Ein Dritter Ort ist noch durch anderes gekennzeichnet: keine Zugangsvoraussetzungen und gute Erreichbarkeit. Solange ich auch darüber nachdenke – mir fällt kaum eine Stätte ein, auf die all das zutrifft. Außer vielleicht die nächstgelegene Tanke. Aber zu der wiederum passt ein anderes entscheidendes Merkmal nicht: die offene, positive und gelöste Atmosphäre.
Bei Ray Oldenburg heißt es auch "The Third Place is a Leveler", was bedeuten soll: Alle sind gleich. "Menschen könnten sich an einem Dritten Ort unabhängig von ihrem sozialen Status und ihrer Rolle in der Familie oder am Arbeitsplatz unvoreingenommen begegnen." Spätestens an diesem Punkt kommt Kritik in die spielerische Stimmung, denn nicht jeder Mensch hat die Kohle, um einen Dritten Ort aufzusuchen. Dritte Orte sind in der Realität selten unabhängig vom sozialen Status zu besuchen.
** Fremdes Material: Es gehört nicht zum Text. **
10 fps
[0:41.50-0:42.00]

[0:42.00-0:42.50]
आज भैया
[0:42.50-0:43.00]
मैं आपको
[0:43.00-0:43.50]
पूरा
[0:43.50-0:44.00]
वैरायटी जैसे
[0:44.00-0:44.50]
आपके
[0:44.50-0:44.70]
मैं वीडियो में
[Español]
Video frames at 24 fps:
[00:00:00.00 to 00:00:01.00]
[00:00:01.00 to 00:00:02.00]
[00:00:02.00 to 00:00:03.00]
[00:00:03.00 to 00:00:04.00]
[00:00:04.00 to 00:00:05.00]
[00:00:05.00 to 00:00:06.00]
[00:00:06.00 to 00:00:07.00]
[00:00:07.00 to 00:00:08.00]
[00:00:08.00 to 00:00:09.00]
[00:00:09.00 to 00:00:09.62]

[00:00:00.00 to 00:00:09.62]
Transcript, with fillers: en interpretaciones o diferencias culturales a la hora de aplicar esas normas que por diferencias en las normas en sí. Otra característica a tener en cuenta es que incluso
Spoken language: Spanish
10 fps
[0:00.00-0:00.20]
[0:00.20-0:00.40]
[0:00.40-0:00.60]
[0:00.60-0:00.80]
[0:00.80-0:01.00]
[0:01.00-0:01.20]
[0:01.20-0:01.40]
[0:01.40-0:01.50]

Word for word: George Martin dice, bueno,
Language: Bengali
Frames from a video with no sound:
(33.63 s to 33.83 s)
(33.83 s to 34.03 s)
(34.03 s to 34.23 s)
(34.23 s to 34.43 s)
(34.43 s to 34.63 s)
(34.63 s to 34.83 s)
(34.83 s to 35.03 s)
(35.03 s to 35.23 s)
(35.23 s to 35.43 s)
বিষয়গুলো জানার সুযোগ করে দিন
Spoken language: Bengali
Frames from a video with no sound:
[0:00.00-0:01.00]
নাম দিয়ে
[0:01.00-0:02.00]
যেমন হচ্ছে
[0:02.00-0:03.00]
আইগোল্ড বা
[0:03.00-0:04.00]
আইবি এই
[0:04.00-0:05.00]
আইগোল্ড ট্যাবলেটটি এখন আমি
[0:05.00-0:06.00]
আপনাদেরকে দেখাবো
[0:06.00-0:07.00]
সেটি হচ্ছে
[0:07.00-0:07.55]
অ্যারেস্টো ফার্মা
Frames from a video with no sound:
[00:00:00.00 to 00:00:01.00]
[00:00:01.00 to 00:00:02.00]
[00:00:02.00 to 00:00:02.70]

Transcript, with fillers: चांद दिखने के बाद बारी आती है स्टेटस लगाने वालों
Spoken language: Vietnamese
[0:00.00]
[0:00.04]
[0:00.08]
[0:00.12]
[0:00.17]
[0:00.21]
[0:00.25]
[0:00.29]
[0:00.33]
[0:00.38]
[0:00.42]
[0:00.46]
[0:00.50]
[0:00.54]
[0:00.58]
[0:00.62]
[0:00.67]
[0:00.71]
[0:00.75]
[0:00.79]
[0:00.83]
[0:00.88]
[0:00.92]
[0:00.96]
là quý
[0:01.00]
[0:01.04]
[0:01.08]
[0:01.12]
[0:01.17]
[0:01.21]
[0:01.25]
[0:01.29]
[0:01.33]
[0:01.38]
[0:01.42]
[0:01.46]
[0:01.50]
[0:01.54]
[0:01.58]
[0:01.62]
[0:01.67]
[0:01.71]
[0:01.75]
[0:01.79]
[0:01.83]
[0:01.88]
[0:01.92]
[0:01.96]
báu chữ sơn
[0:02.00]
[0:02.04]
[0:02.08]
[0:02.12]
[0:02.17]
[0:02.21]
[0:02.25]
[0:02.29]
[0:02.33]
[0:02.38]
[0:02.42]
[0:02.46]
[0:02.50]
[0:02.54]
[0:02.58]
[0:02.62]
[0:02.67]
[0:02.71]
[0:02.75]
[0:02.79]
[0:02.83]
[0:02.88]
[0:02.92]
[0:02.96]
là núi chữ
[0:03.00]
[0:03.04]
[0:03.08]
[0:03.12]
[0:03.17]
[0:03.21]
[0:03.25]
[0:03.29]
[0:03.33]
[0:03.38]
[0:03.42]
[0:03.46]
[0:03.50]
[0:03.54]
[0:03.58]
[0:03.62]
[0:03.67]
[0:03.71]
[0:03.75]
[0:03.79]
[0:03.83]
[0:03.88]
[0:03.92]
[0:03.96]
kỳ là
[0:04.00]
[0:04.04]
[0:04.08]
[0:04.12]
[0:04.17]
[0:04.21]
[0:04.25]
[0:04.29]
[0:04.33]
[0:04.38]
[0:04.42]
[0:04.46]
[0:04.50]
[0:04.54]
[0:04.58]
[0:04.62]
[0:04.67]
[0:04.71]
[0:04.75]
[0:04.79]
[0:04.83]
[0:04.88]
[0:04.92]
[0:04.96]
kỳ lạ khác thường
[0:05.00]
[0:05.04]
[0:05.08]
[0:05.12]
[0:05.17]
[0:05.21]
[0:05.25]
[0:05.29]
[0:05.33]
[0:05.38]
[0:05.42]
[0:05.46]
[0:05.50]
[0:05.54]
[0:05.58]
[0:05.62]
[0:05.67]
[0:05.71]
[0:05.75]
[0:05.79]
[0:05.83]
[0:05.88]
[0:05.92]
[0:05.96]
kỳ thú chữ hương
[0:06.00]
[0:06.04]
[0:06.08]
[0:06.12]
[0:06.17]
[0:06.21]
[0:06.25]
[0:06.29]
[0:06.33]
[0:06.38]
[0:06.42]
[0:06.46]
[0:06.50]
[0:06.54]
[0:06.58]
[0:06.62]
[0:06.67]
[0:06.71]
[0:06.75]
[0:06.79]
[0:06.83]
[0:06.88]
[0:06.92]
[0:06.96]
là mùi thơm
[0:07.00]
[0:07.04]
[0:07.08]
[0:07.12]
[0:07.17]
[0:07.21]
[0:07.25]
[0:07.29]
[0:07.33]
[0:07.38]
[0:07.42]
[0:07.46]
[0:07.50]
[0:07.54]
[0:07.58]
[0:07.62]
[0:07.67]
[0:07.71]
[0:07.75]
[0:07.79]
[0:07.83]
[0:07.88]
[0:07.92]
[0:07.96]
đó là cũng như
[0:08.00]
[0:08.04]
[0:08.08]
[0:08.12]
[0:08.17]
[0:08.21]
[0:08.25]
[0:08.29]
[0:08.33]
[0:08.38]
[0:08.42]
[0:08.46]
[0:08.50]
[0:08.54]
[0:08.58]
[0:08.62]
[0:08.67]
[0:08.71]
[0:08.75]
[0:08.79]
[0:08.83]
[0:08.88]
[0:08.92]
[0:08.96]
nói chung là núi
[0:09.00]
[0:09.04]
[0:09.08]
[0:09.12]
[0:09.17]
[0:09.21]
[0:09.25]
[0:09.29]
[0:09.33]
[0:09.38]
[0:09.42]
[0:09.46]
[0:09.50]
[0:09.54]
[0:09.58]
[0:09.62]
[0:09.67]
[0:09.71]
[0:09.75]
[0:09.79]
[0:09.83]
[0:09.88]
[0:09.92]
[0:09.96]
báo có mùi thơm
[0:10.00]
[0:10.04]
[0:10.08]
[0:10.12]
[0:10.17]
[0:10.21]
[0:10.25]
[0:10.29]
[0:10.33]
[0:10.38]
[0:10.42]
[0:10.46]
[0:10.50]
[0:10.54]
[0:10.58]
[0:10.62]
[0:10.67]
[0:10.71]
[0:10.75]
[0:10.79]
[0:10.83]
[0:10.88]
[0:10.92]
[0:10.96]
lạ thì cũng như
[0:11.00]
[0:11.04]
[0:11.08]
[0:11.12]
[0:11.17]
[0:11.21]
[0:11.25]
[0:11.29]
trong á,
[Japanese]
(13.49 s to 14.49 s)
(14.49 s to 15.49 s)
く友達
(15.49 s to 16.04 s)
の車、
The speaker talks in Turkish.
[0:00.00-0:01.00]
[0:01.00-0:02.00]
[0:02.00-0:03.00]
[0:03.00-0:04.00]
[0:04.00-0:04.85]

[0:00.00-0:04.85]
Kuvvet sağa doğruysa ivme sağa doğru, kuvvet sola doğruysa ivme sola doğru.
Viele können sich schlicht keinen Abstecher zum Ausgleich leisten, sei es der Eintritt ins Freibad, die Mitgliedschaft in einem Gym oder Stammgast zu sein in einem Café, wo der Grande Latte Dingsbums so viel kostet wie ein Wocheneinkauf.
Für Besucher soll sich ein Dritter Ort wie ein zweites Zuhause oder eine zweite Familie anfühlen. Also das, was in jeder Sitcom Mittelpunkt der Sendung ist, egal ob in der "Lindenstraße" (der Grieche), bei "Sex and the City" (das Deli) oder bei "Friends" (Central Perk Coffee Shop). Doof nur, dass es dort selten Kaffee und Kuchen, höchstens vielleicht mal einen Ouzo aufs Haus, gibt. Ein Freund, dem ich von der These des "Third Place" erzählt hatte, stellte kürzlich die Frage, ob nicht auch einfach mein Sofa oder der Balkon der Dritte Ort sein kann. Ich glaube, genau das ist das Dilemma, in dem wir als Gesellschaft stecken: zu lange, zu allein draufgehockt und gedaddelt.
Vielleicht steckt in der Renaissance der "Third Place"-These ganz viel Hoffnung und Chance, uns daran zu erinnern, warum wir ausgerechnet auf der Erde gelandet sind: um uns zu verbinden mit anderen menschlichen Wesen – statt buckelig in ein Handy zu starren, als hätten wir einen verfluchten Sprung in der Schüssel. So gesehen ist mein Rommé-Club und ein Cent pro Punkt auf der Hand vielleicht mehr wert als Gold.